Humidifiers Humidifiers do not increase incidence of respiratory illnesses in the winter.
Prednisone Prednisone use lead to lower ventilator use, lower death rate and lower readmission rate when compared to similar degree of illness of patients treated in hospital with IV steriods. Hospital stays shorter in prednisone group as well. 60 mgm of prednisone daily x 5 days or 16 mgm poqd of decadron x 2 days improved 90% of moderately severe asthmatics. Acute severe pnuemonia patients treated with decadron x 4 days had no adverse events and cut one day off the hospital stay.
Tylenol Tylenol given for ankle sprain with tear of lateral ligament was as effective for pain relief and reduced edema better when compared to use of a NSAID instead.
Steroid Injections A Steroid injected with ultrasound assistance into a join hit the target 83% of the time in a study that compared this with a steroid injected into a joint area without use of ultrasound-hit the target 66% of time. At the end of 2 weeks and 6 weeks post treatment symptom relief was the same.

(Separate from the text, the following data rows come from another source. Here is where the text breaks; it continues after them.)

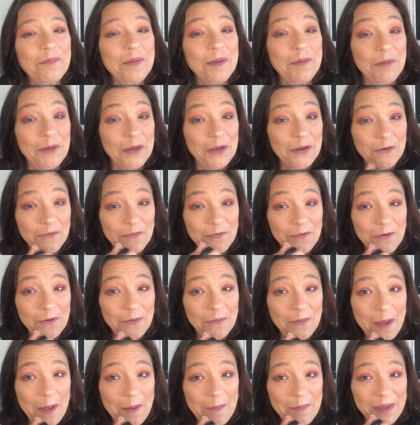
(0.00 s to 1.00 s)
be
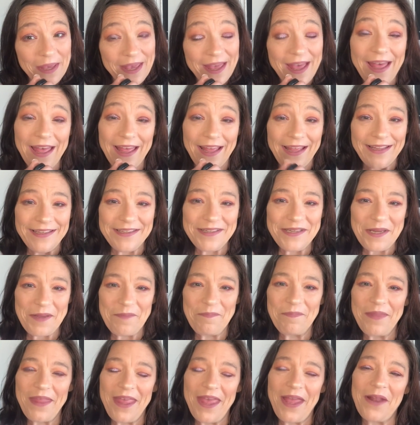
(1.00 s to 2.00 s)
beautiful, be kind,
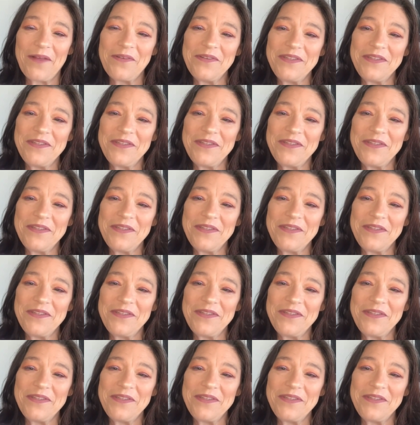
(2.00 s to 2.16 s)
and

Cell Phones and Cancer Cell phones do not significantly increase the risk of brain cancer-this per British study 2006. If used 30+ minutes/day same side of head X10 years increased incidence of brain tumor from 1 in 200,000 to one in 80,000 in another study. Cell phones increased risk of MVA x4 if used while driving-similar to blood alcohol of 0.8.
Blood Sugar Control Tight control of blood sugars in older diabetics with long standing problem no proven help. May harm with increased hypoglycemic episodes. This true with oral agents or insulin. ACCORD, ADVANCE, VADT studies and others found no decrease in mortality, CVAs, heart attacks, amputations etc with tight control. Some say results would be better if tight control started 10 years before the patients studied. British study 1999 found newly diagnosed diabetes tightly controlled showed no improvement in all cause mortality, cardiovascular mortality, diabetes related mortality. Metformin lowered mortality. Metformen + a sulfonylurea or insulin did not. Some have suggested a Hgaic 7-9% ok in older type 2 diabetes.
PSA PSA should be done as a screening after discussion with patient about possible consequences of a + result-this is at any age- and not after age 75. In past suggested done on all age 50 and up-some ethnic groups (African Americans) sooner.
Colonoscopy Screening Colonoscopy screening suggested age 50 and q 10 years-some patients have been told q 7 years.
Mamograms ? Mamograms suggested q 2 years and stop age 75.
Medical Statistics Joe Qeenan wrote in the Wall Street Journal May 12: Needed-a Cure for Medical Statistics. Joe had read obese fliers were at risk of seat belt failures-had planned trip to Las Vegas-was overweight. Decided to diet-starting eating yogurt instead of pancakes and sausage at breakfast. Read yogurt high in calories and a silent killer. Started low fat muffins instead-read these had high calories also and low Cholesterol can cause cancer, anxiety and depression. Was going to start antidepressant but read these made ineffective by pain killer he uses for neck pain. Started eating granola bars-read high in sugar-could cause pre- diabetes or diabetes, especially if eaten fast. Read Las Vegas was experimenting with driverless cars on their streets. Decided to stay home.
Bottom Line: Don’t believe everything you see or hear. What is gospel today may be heresy tomorrow.